Od dłuższego czasu zastanawia mnie problem, czy jeżeli rozpoczynamy postepowanie w trybie uproszczonym i prowadzimy rozprawę zaocznie na podstawie art. 479par. 1 kpk a nastepnie na skutek przerwy przekraczajacej 21 dni zmieniamy tryb na zwyczajny w oparciu o art. 484 par 2 kpk a oskarżony nadal sie nie stawia, to czy można w takim wypadku wydać wyrok zaoczny, który jak wiadomo jest elementem postepowania uproszczonego. W moim sądzie koncepcje są rózne.

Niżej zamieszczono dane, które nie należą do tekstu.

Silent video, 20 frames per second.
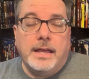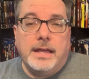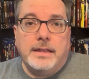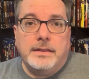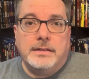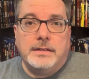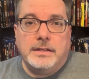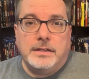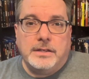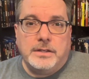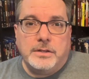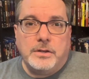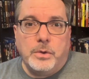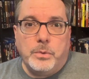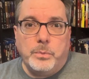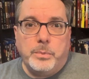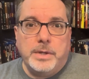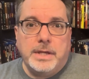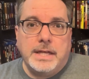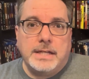and you know,
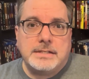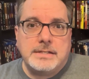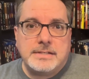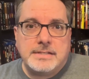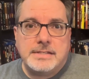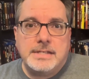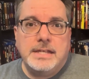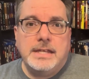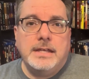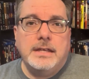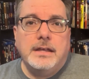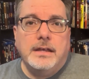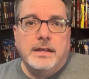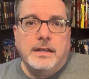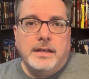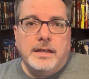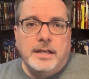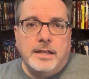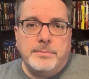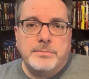we get to see
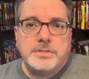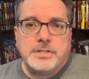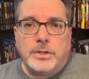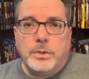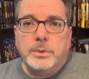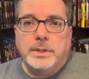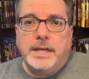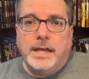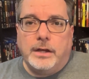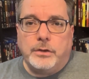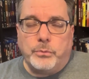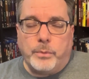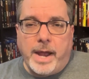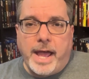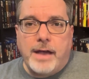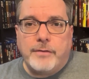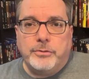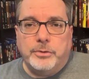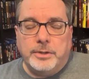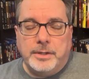him slowly
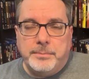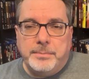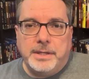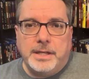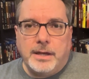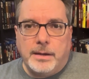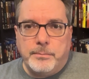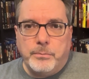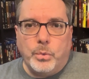unravel and become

Niektórzy wydają wyroki zaoczne, niektórzy takiego oskarzonego doprowadzają, uznając że jego obecnośc jest obowiązkowa, jeszcze inni wydają wyroki "oczne" i nie doręczają ich oskarzonym, bowiem tryb zwyczajny ich zdaniem tego nie przewiduje. Ja osobiście tę ostatnią koncepcje odrzucam, uważam że w takim wypadku tryb zwyczajny byłby mniej gwarancyjny w zakresie prawa do obrony niż uproszczony a to już jest stawianie sprawy na głowie. Dwie pierwsze koncepcje stosowałem w zalezności od tego jaka mnie bardziej przekonywała na dany czas. W chwili obecnej wydaje poprostu wyroki zaoczne, nikt tego nie podnosi w zarzutach apelacyjnych. Poruszam ten problem w tym dziale, bowiem przepisy tego wprost nie regulują i wydaje się, iż jest tutaj pewna luka w zakresie regulacji zmiany trybu w toku postepowania.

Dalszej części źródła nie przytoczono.